**** Material provided
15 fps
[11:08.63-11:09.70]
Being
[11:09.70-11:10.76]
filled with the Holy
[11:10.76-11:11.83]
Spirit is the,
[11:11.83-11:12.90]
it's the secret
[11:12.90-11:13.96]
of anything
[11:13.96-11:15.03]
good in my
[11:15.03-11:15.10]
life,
********
**** Material provided
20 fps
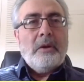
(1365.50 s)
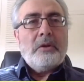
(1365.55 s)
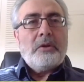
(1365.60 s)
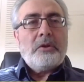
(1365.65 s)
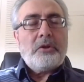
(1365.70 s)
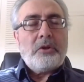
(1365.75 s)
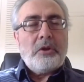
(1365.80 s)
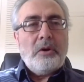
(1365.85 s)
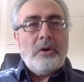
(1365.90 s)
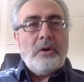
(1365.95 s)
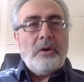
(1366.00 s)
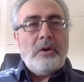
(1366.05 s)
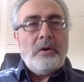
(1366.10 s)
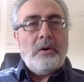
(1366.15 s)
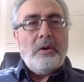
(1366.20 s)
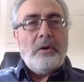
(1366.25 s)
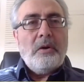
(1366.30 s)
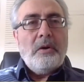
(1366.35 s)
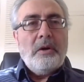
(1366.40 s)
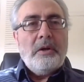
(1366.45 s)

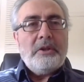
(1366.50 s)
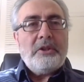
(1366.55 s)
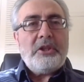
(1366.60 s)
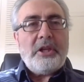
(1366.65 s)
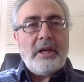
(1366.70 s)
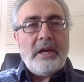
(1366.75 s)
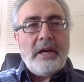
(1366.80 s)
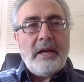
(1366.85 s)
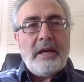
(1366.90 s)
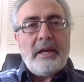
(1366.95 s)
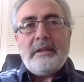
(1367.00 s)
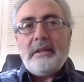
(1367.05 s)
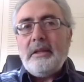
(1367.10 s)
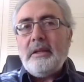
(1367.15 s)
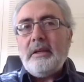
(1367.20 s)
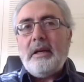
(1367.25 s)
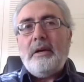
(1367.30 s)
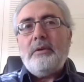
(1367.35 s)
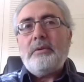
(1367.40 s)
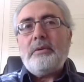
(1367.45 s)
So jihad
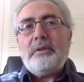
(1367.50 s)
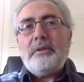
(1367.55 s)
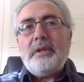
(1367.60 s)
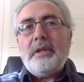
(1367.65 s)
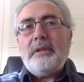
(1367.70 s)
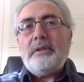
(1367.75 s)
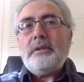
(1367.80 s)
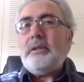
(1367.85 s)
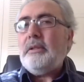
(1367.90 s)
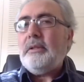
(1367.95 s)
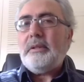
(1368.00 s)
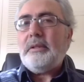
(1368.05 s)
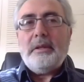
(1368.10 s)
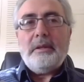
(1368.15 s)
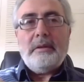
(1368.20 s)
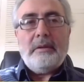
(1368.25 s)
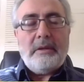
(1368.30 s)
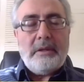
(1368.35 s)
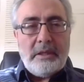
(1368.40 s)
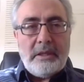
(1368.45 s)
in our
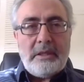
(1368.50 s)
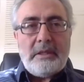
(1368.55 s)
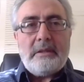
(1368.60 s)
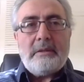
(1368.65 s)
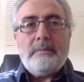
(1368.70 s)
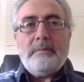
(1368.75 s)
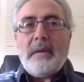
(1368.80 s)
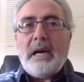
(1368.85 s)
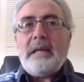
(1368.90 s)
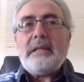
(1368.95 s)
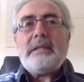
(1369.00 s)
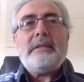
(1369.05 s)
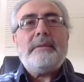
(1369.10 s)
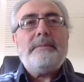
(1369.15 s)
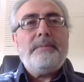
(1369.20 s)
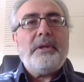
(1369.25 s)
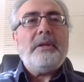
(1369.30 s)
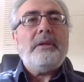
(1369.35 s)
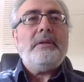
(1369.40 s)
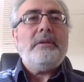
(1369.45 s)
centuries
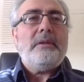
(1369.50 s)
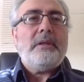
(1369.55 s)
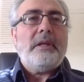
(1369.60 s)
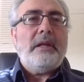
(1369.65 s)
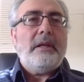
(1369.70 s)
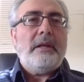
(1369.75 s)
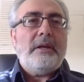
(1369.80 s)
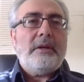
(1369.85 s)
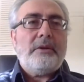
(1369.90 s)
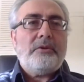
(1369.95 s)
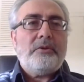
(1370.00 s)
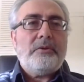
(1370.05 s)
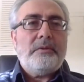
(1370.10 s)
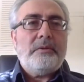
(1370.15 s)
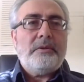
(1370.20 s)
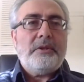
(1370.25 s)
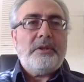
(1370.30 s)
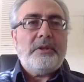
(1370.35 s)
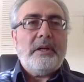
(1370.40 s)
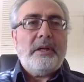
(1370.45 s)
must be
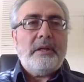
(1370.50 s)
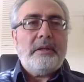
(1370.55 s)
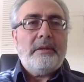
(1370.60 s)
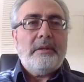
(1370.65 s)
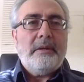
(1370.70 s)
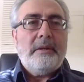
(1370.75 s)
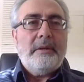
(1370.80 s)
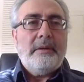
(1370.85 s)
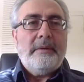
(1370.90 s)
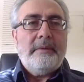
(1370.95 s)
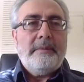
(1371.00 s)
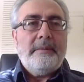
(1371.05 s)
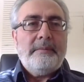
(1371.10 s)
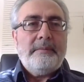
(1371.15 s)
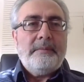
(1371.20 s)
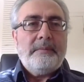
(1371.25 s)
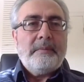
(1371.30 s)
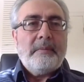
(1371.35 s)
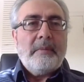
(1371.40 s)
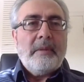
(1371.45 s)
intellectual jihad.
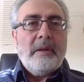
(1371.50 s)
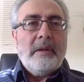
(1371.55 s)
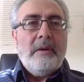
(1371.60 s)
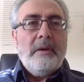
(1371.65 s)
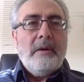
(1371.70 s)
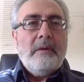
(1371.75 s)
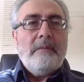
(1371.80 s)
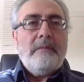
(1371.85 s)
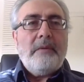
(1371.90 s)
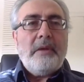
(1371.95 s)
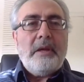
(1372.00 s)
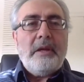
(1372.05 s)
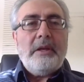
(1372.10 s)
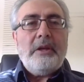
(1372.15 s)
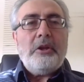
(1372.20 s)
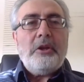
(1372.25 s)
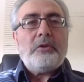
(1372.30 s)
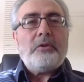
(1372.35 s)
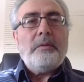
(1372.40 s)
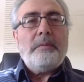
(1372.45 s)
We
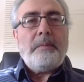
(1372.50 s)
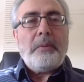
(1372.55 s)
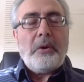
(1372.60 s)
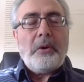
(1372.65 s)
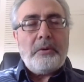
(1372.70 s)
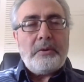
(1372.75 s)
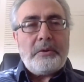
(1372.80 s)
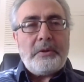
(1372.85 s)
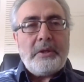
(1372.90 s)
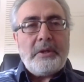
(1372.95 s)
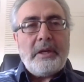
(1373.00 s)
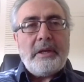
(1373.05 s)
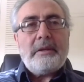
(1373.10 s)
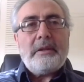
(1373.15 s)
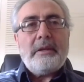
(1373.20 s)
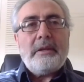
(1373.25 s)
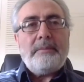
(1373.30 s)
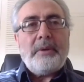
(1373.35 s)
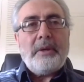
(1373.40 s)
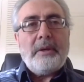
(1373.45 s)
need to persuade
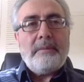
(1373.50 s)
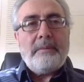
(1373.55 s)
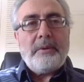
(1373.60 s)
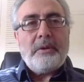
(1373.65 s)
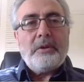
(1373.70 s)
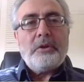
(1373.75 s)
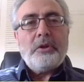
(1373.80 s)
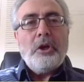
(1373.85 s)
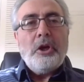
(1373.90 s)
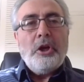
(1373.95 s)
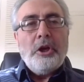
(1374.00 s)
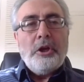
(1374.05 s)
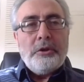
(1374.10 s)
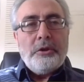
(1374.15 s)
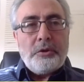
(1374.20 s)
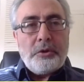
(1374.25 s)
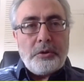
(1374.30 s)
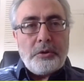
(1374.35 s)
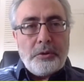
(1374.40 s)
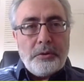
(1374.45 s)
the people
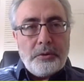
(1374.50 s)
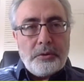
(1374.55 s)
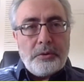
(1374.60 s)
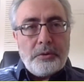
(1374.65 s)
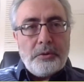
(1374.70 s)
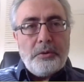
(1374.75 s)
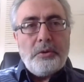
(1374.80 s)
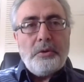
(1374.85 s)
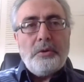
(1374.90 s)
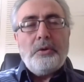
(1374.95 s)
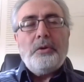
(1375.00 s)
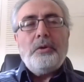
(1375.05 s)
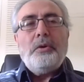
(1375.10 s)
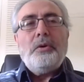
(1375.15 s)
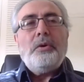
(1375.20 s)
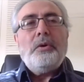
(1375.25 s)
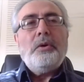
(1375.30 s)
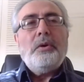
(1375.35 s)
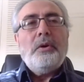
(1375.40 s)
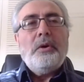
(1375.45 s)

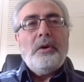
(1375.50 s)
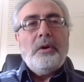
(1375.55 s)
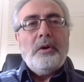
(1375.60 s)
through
********
**What you need to do:**
In the records above, find the line with "(1369.40 s)" and the line with "(1371.25 s)"; please transcribe exactly those two lines and all lines between them, omitting any picture.

**Answer box:**
(1369.40 s)
(1369.45 s)
centuries
(1369.50 s)
(1369.55 s)
(1369.60 s)
(1369.65 s)
(1369.70 s)
(1369.75 s)
(1369.80 s)
(1369.85 s)
(1369.90 s)
(1369.95 s)
(1370.00 s)
(1370.05 s)
(1370.10 s)
(1370.15 s)
(1370.20 s)
(1370.25 s)
(1370.30 s)
(1370.35 s)
(1370.40 s)
(1370.45 s)
must be
(1370.50 s)
(1370.55 s)
(1370.60 s)
(1370.65 s)
(1370.70 s)
(1370.75 s)
(1370.80 s)
(1370.85 s)
(1370.90 s)
(1370.95 s)
(1371.00 s)
(1371.05 s)
(1371.10 s)
(1371.15 s)
(1371.20 s)
(1371.25 s)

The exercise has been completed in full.